Governor Newsom Announces Policing Reforms
After a week of meetings with civic leaders and law enforcement in the wake of the killing of George Floyd and demonstrations nationwide, Governor Newsom on Friday announced his support for new policing and criminal justice reforms. The governor called for a statewide standard for policing peaceful protests and ending the carotid hold.
“We will not sit back passively as a state. I am proud that California has advanced a new conversation about broader criminal justice reform, but we have an extraordinary amount of work left to do to manifest a cultural change and a deeper understanding of what it is that we’re working to advance. We will continue to lead in a direction that does justice to the message heard all across this state and nation,” said Newsom.
Newsom called for the creation of new standards for crowd control and use of force in protests, and for the end of the carotid hold — a chokehold that renders a person unconscious by constricting veins in their neck — and other similar techniques in California, directing that the carotid hold be removed from the state police training program and state training materials. Although the governor does not have the authority to prohibit local police departments from using the technique, he committed to working with the legislature on a statewide ban that would apply to all police forces across the state.

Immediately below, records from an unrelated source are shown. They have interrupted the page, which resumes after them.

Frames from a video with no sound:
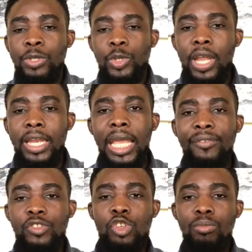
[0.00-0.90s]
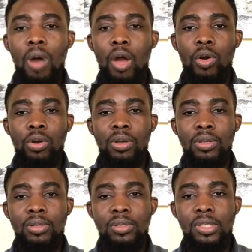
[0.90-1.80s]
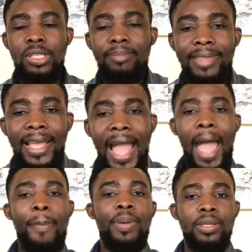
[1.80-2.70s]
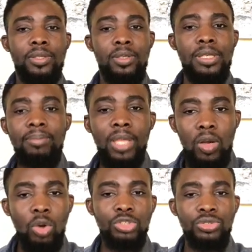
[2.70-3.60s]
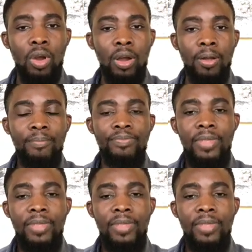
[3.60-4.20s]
so that if tomorrow something happens, something goes wrong,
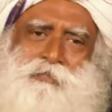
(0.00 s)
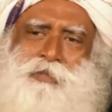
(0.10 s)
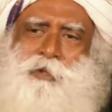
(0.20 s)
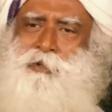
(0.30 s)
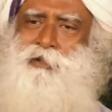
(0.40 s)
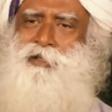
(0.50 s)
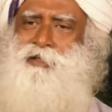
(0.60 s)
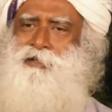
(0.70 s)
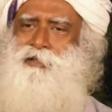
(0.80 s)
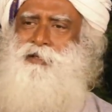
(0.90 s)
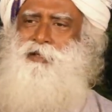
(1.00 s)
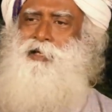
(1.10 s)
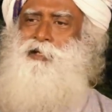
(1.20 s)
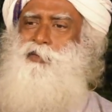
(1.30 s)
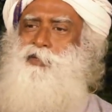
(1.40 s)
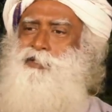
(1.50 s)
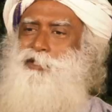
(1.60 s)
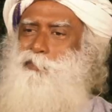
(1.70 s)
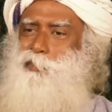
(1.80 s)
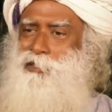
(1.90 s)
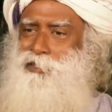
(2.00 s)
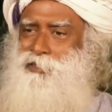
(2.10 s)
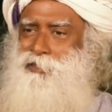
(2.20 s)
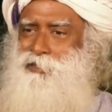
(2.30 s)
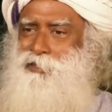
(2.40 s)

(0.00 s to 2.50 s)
People think ignorance is bliss.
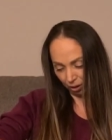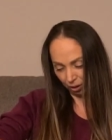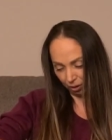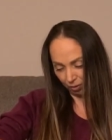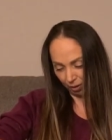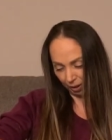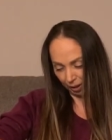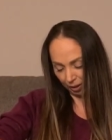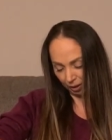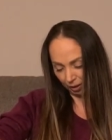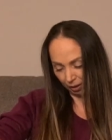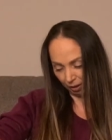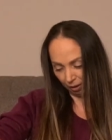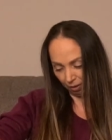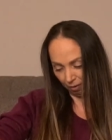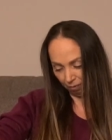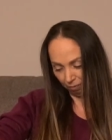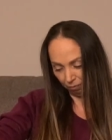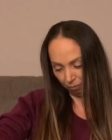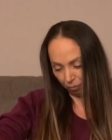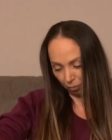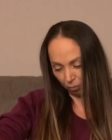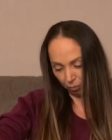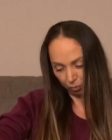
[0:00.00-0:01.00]
create a
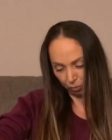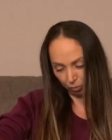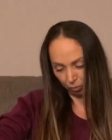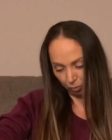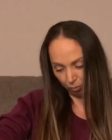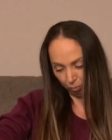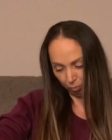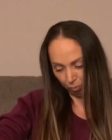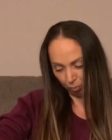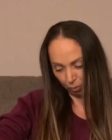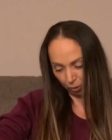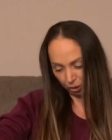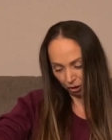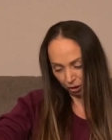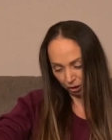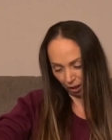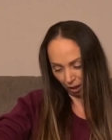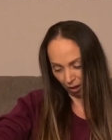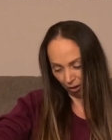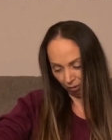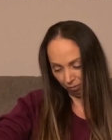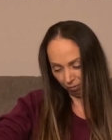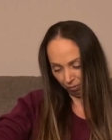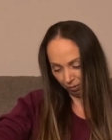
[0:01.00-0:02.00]
gift for room,
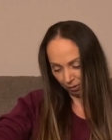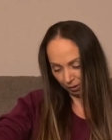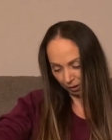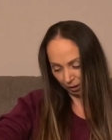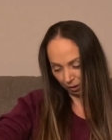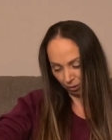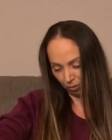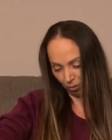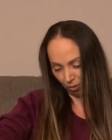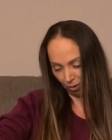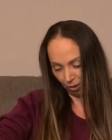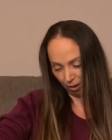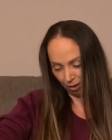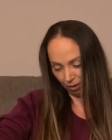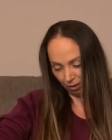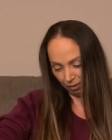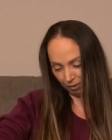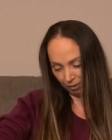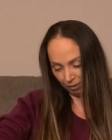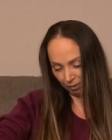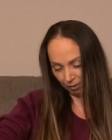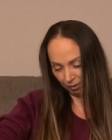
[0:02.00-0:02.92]
bookshelf, decor.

“At the end of the day, a carotid hold that literally is designed to stop people’s blood from flowing into their brain, that has no place any longer in 21st-century practices and policing,” Newsom stated.
The governor also expressed his support for a measure to reinstate affirmative action in state colleges, universities and agencies; and a bill (AB 3121) to establish a reparations committee to educate Californians about slavery and to recommend direct and indirect settlements to help redress generations of inequality.